[PROVIDED DATA — start]
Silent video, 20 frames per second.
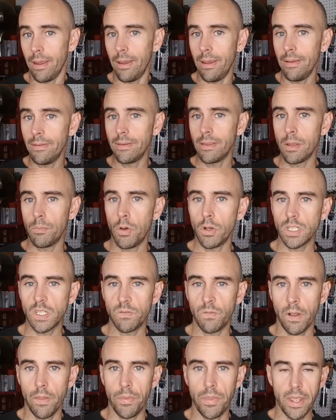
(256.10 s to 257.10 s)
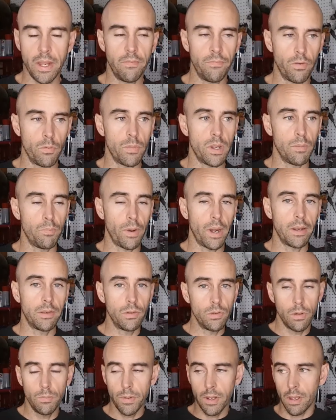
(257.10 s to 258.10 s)
isn't the most fun thing for me. But I
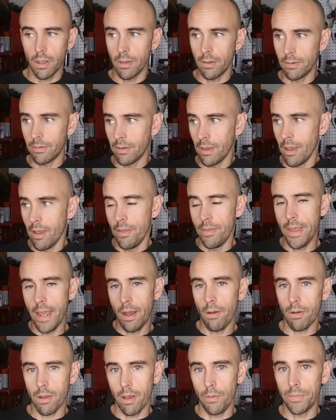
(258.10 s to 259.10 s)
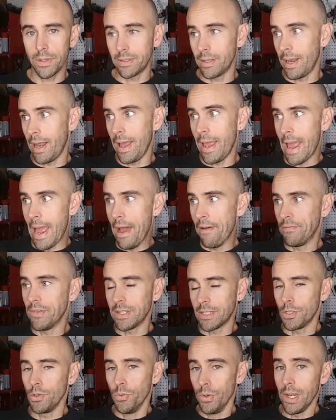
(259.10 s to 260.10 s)
do it because the outcome is that I have
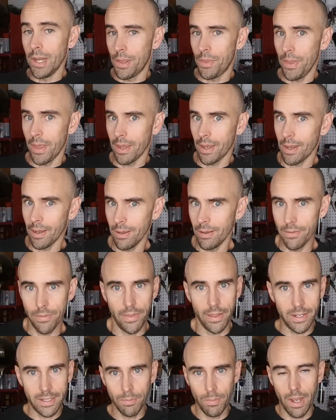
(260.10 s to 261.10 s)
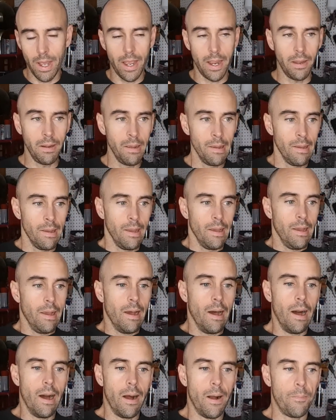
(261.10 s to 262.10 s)
this unique thing that's mine.
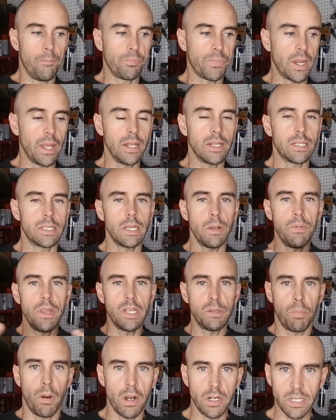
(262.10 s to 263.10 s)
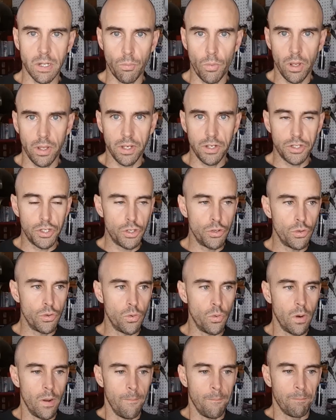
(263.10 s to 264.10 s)
And some of these parts I'm willing
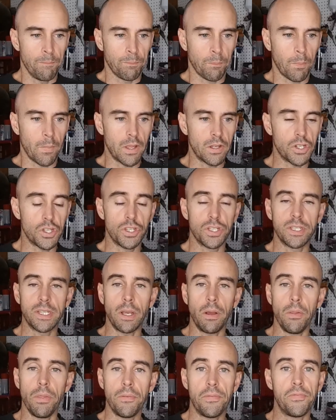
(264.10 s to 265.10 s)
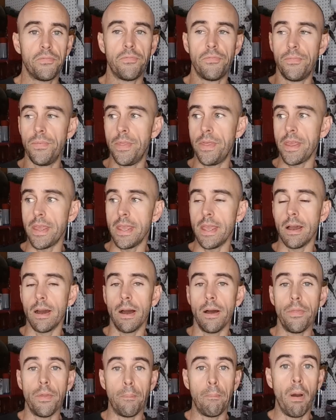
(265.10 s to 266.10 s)
to sell
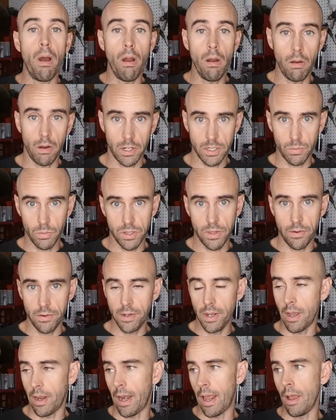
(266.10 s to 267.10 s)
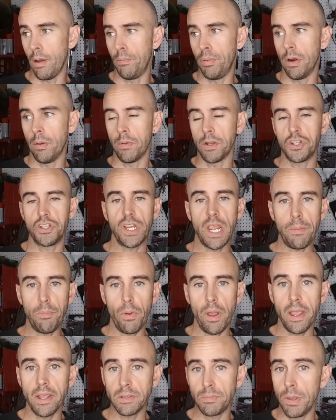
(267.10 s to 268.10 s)
the parts when they're done. I'll put them on
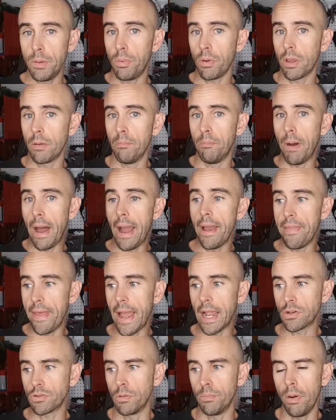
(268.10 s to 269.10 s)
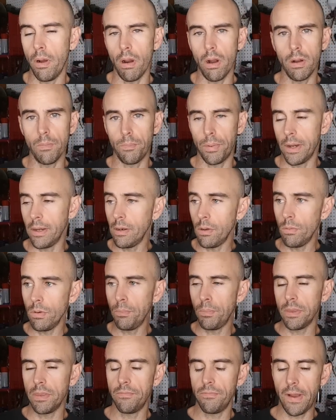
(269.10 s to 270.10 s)
Shapeways. People can buy the actual part, but I don't
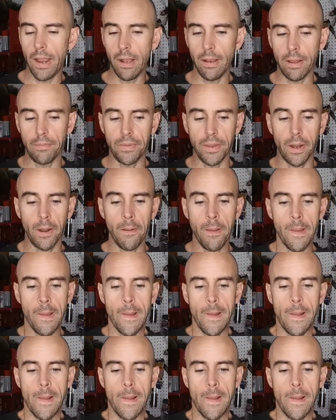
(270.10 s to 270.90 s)
want to put the file out there.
[PROVIDED DATA — finish]
Give back the records above word for word, minus any image they hold.

Silent video, 20 frames per second.
(256.10 s to 257.10 s)
(257.10 s to 258.10 s)
isn't the most fun thing for me. But I
(258.10 s to 259.10 s)
(259.10 s to 260.10 s)
do it because the outcome is that I have
(260.10 s to 261.10 s)
(261.10 s to 262.10 s)
this unique thing that's mine.
(262.10 s to 263.10 s)
(263.10 s to 264.10 s)
And some of these parts I'm willing
(264.10 s to 265.10 s)
(265.10 s to 266.10 s)
to sell
(266.10 s to 267.10 s)
(267.10 s to 268.10 s)
the parts when they're done. I'll put them on
(268.10 s to 269.10 s)
(269.10 s to 270.10 s)
Shapeways. People can buy the actual part, but I don't
(270.10 s to 270.90 s)
want to put the file out there.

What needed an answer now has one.